De dragones y otros rompecabezas

           "Todos convivimos con  partes de nosotros mismos que pueden resultarnos a veces muy extrañas. Las rechazamos, pero sabemos que están ahí, conformando un todo, un cuerpo y una identidad, así como cada estrella forma una galaxia, cada galaxia un universo, cada universo el infinito. Sin embargo, cuando aparecen crudamente ante nuestros ojos, nos convierten en marioneta,  y nos deshacen como a un ovillo de lana.
            Son atributos de los que no estamos orgullosos, cualidades que no deseamos exponer,  a diferencia de aquel niño que se pasea por toda la cuadra mostrando su bicicleta nueva.
            El grano en la nariz de la bruja, el cuello de la jirafa, la trompa del elefante, la panza del borracho del barrio, la nariz de Pinocho. Son todos aquellos puntos débiles que nos ponen en una posición en la que inevitablemente nos encontramos indefensos, desprotegidos, expuestos como un barco en altamar que no encuentra Norte ni Sur.

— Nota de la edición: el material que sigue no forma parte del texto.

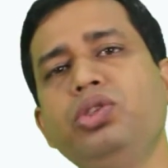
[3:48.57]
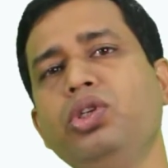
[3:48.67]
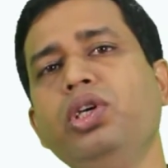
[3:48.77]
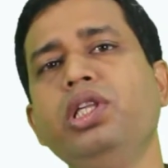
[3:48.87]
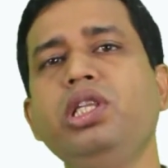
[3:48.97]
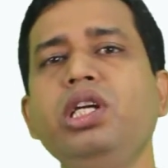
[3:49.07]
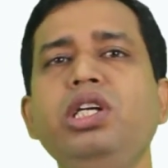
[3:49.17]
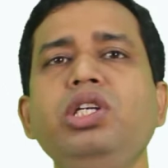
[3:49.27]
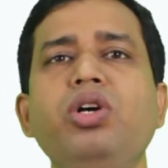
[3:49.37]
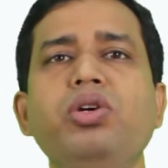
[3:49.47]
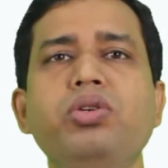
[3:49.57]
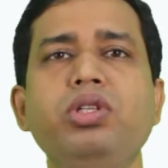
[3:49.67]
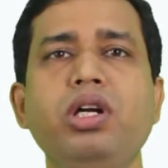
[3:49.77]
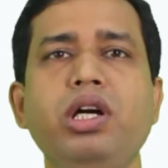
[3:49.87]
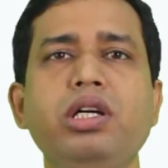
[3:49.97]
ও ছয় তিনটি অঙ্ক
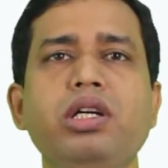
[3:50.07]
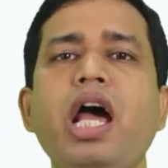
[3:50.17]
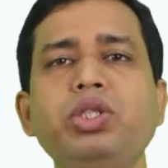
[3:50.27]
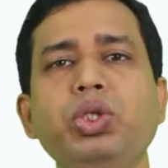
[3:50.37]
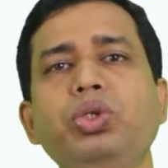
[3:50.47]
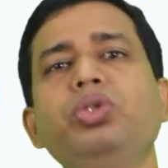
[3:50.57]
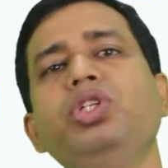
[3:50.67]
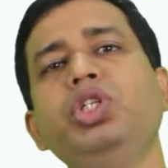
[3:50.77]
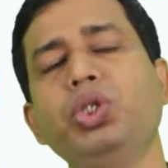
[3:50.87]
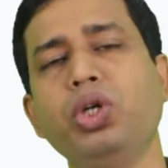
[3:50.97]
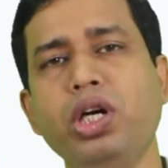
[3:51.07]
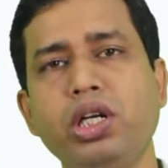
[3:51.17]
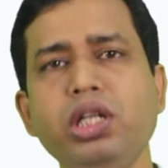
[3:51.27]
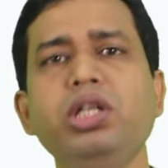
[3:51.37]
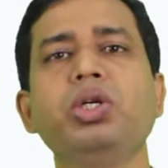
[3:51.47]
দ্বারা একশো ছত্রিশ
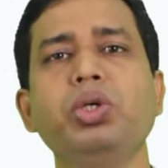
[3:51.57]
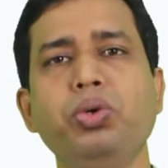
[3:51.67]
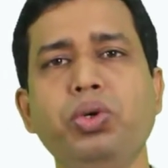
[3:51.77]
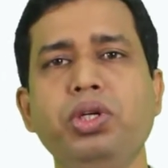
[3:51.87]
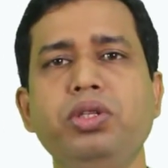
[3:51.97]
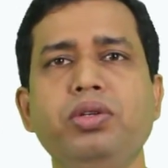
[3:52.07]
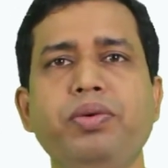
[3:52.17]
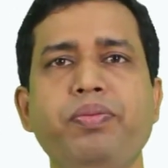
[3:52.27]
সংখ্যাটি গঠিত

            Y se convierten en aquel fantasma saltarín, sarcástico, autodestructivo, como aquella semilla que se transformó en hiedra venenosa y se apoderó del jardín trasero. Algunos pocos pueden ponerle nombre a este espectro, lo toman de mascota y a veces llegan a adiestrarlo. Y así, montan al dragón, en lugar de escapar de él. Muchos otros prefieren enfundar la espada y huir hacia aquel bosque húmedo y sombrío, donde el miedo tiene forma de minotauro y te quita la respiración.  

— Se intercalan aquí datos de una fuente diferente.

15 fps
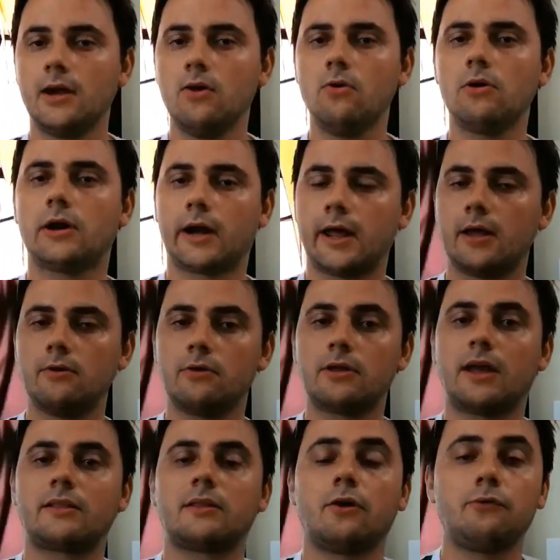Eu
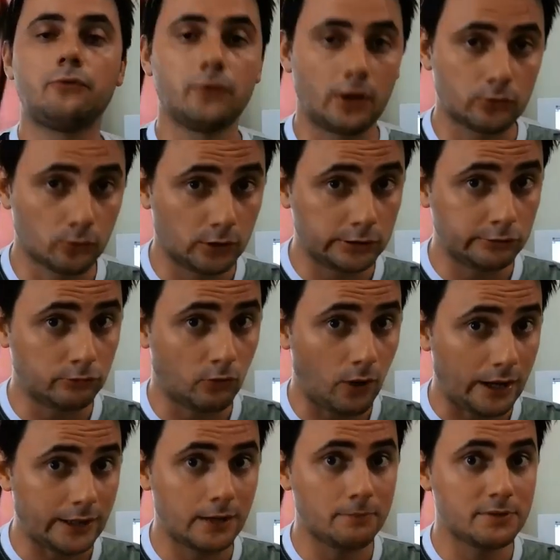creio que até o final do ano
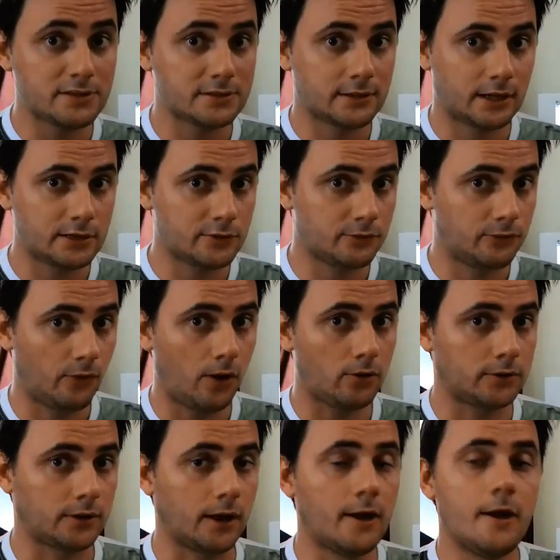o anime está de
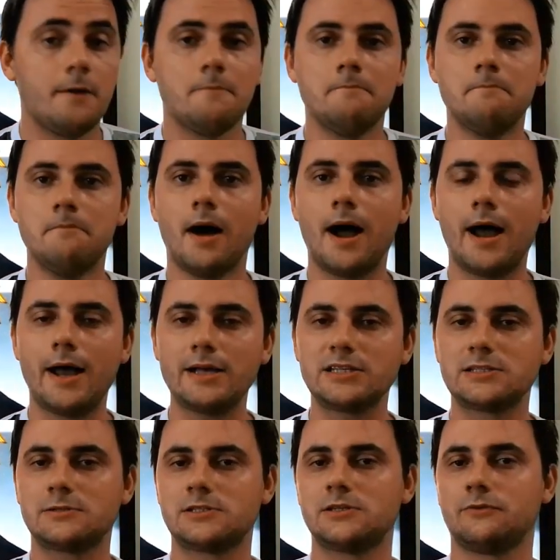volta,
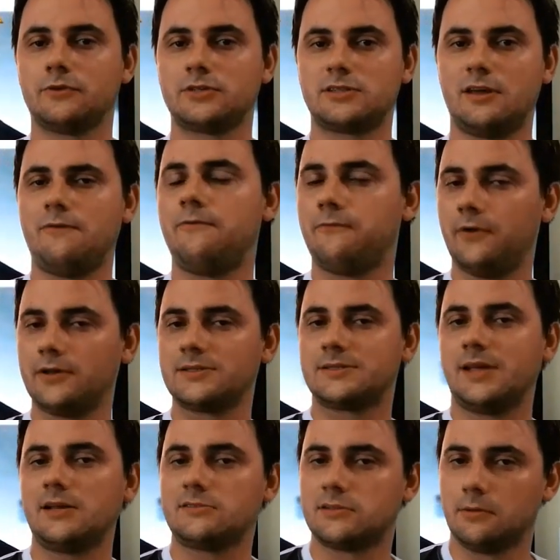mas se você é
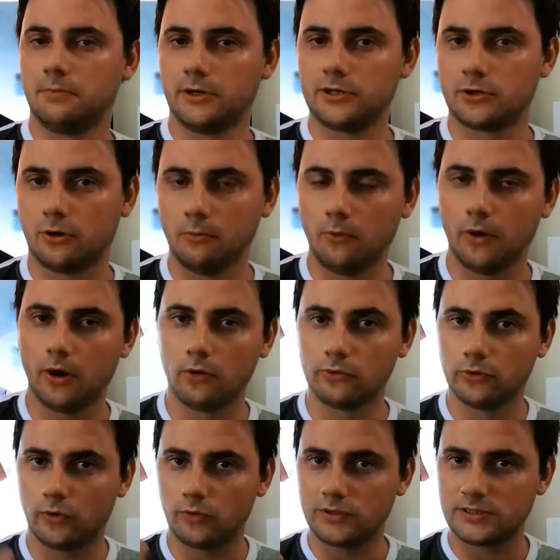fãzão de Bleach como
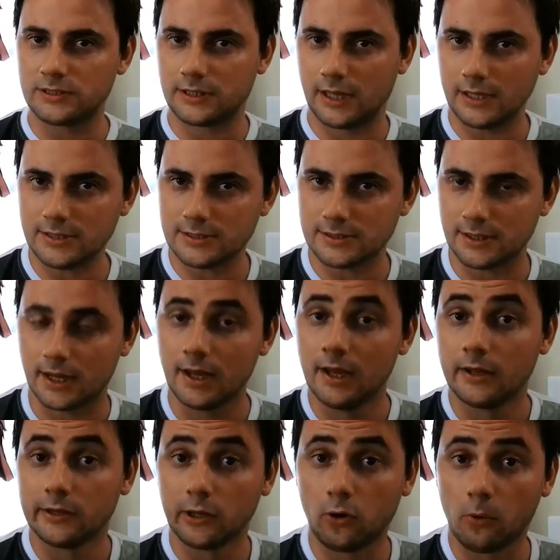eu, não esqueça
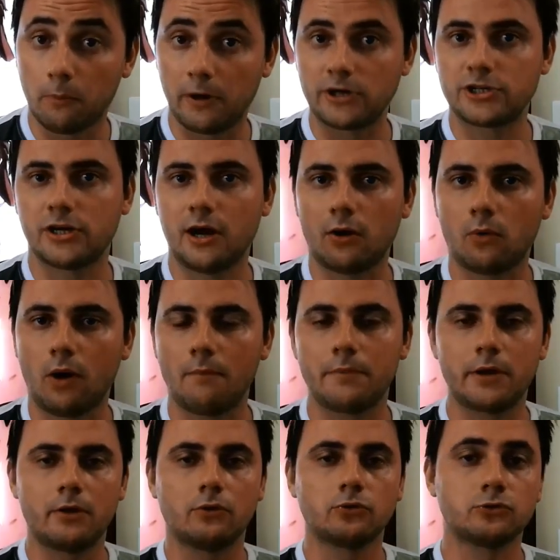de compartilhar com
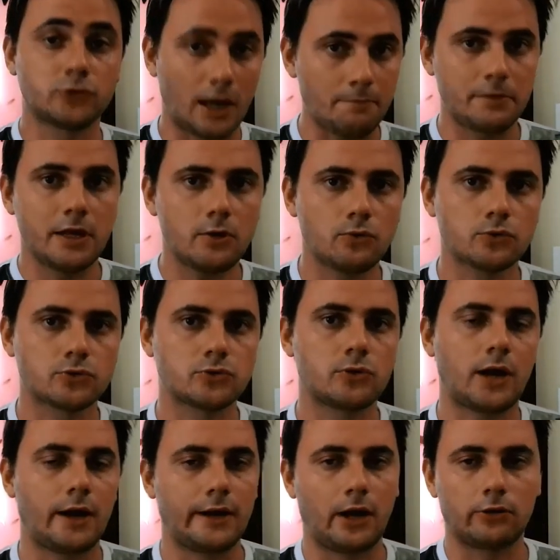os
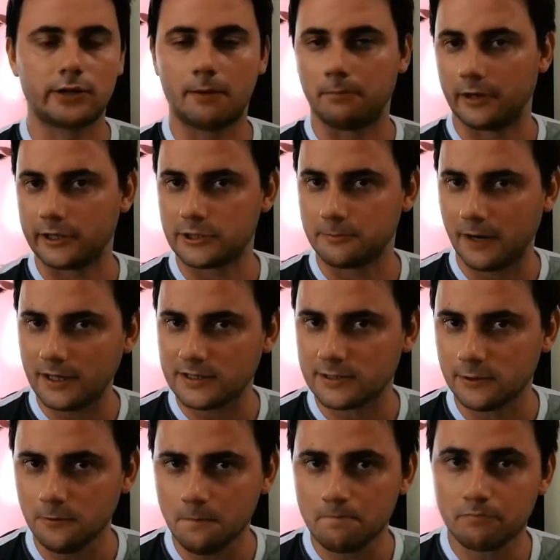amigos o canal da Bleach
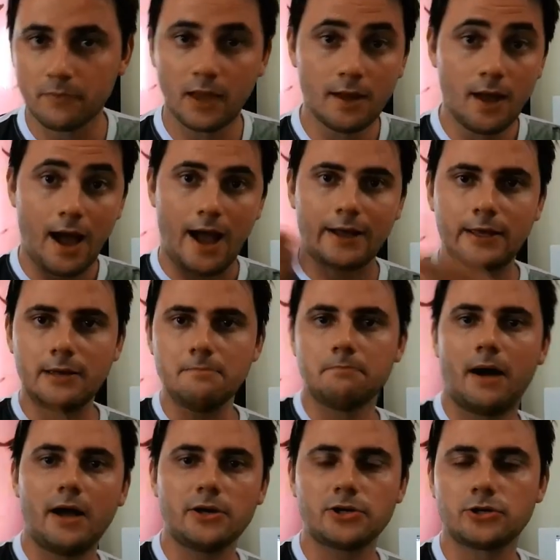Brasil. Aqui
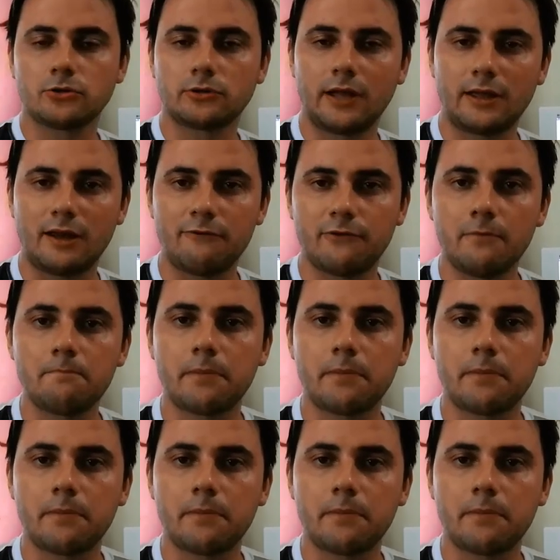embaixo tem a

            La mayoría se pierde entre la maleza y los hongos de aquella espesura neblinosa; algunos se convierten fácilmente en víctimas de la tranquilidad y el silencio, debajo de la cornamenta de algún antílope defensor. Pero nunca pueden protegerse del paso del tiempo. El tiempo no se retrasa, ni cae cautivo de distracciones. El tiempo es en la medida que deja de ser: aquella continua aniquilación de sí mismo es su único objetivo, y mientras la eternidad se despliega presa de su propio suicidio, la vida como esclavo del dragón no es más que un puñado de momentos efímeros pasando a un segundo plano negro, minúsculo y desgastado; ráfagas de instantes que quedan velados y se hunden, como el sedimento que se acumula en el fondo del tanque de agua de una vieja casa de campo.
            Puede pasar mucho tiempo hasta que esta ruta se torne insoportable. Hasta que se cansen de vivir en el territorio que el dragón impone de la misma forma que aquel hombrecito prehistórico que, sin saber bien qué hacia, hizo un círculo a su alrededor y balbuceando como un bebé, pronunció por primera vez: - “Esto es mío”.
            Uno, dos, tres, quizás al cabo de mil días comienzan a darse cuenta de que vagar por el bosque no sirve, de que alejarse del dragón no implica su desaparición o su inexistencia, y renegar de él no le quita realidad, ni apaga el fuego que corre por su cuerpo robusto y morado.
            Y caen en las típicas fantasías del derrotado, en las que se convierten en grandes conquistadores. Y empiezan a entender que quizás ellos mismos fueron quienes coronaron al Dragón, le extendieron una alfombra roja en la entrada del castillo y se inclinaron ante él. Lo recibieron con una serenata, un banquete y le mostraron el trono en lo alto de las escaleras. Le dieron oro, poder, fama y la libertad para gobernar su tierra.
            Y recluidos desde aquella casita de madera arriba del sauce más viejo del bosque, decidieron ser testigos de cómo el Dragón lo invadió todo, dejando a su paso nada más que naturaleza muerta, senderos de polvo y atardeceres opacos.
            Lejos, a la distancia, perdidos entre los árboles de color verde zanja, vieron como secó los ríos, espantó a los pájaros y arrasó con el pueblo, mientras ellos mismos no hacían más que apenarse por el grano en la nariz de la bruja, el cuello de la jirafa, la trompa del elefante, la panza del borracho del barrio,  la nariz de Pinocho."